Photos from the scene show what appear to be multiple structures that have been flattened by the avalanche of trash.
Jason Morata, a city assistant public information officer, told the AFP news agency that the buildings had been used by the private company that operates the dump site for "company offices, HR, admin, maintenance staff."
He said the mound of garbage "must be four storys high".
Regional police director Brig. Gen. Roderick Maranan said one of the buildings that was hit by the cascading wall of garbage was a sorting warehouse to separate recyclable waste.
He added that it is unclear if nearby houses were also affected.
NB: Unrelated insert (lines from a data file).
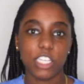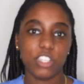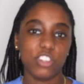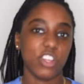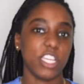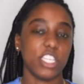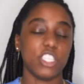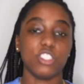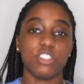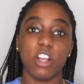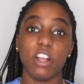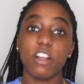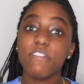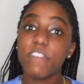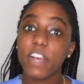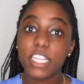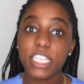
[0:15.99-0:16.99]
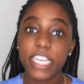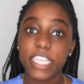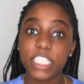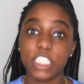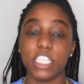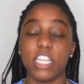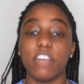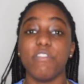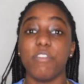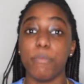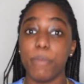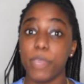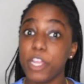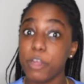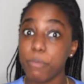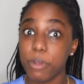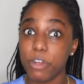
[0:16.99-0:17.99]
create a strong foundation of the
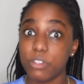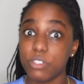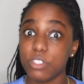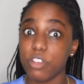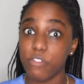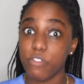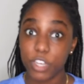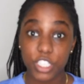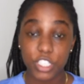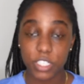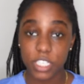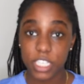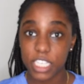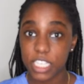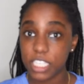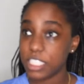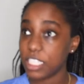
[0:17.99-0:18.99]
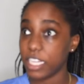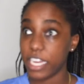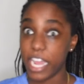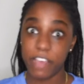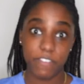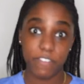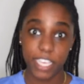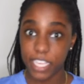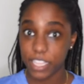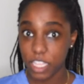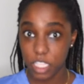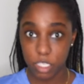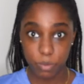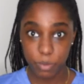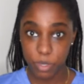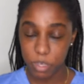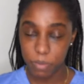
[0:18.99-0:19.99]
bare bones of what you need to navigate this
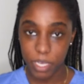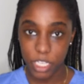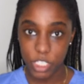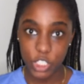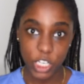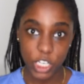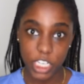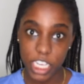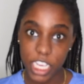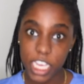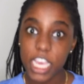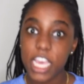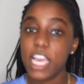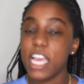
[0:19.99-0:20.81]
pre-med journey.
It is unclear what led to the mountain of garbage collapsing. "It wasn't raining at all," said Marge Parcotello, a staff member at the police department in Consolacion, a town adjacent to the dump site.
Morata said officials were looking at several factors, but he pointed out that Cebu was hit by two typhoons in the second half of last year, as well as an earthquake.
Open landfills have been a health and safety concern for years in the Philippines, particularly in areas that are near poorer communities.
Residents of these communities often scavenge for leftover food and other items in the piles of trash.
The incident bears similarities to the July 2000 collapse of a huge heap of garbage at a landfill in a slum in metropolitan Manila that was home to thousands of people, many of them unregistered squatters.
More than 210 people were killed, according to officials. Other unofficial accounts said as many as 1,000 people died.
That incident — the worst of its kind in the Philippines — led to a law requiring illegal dumpsites to be shut down and improvements to waste management.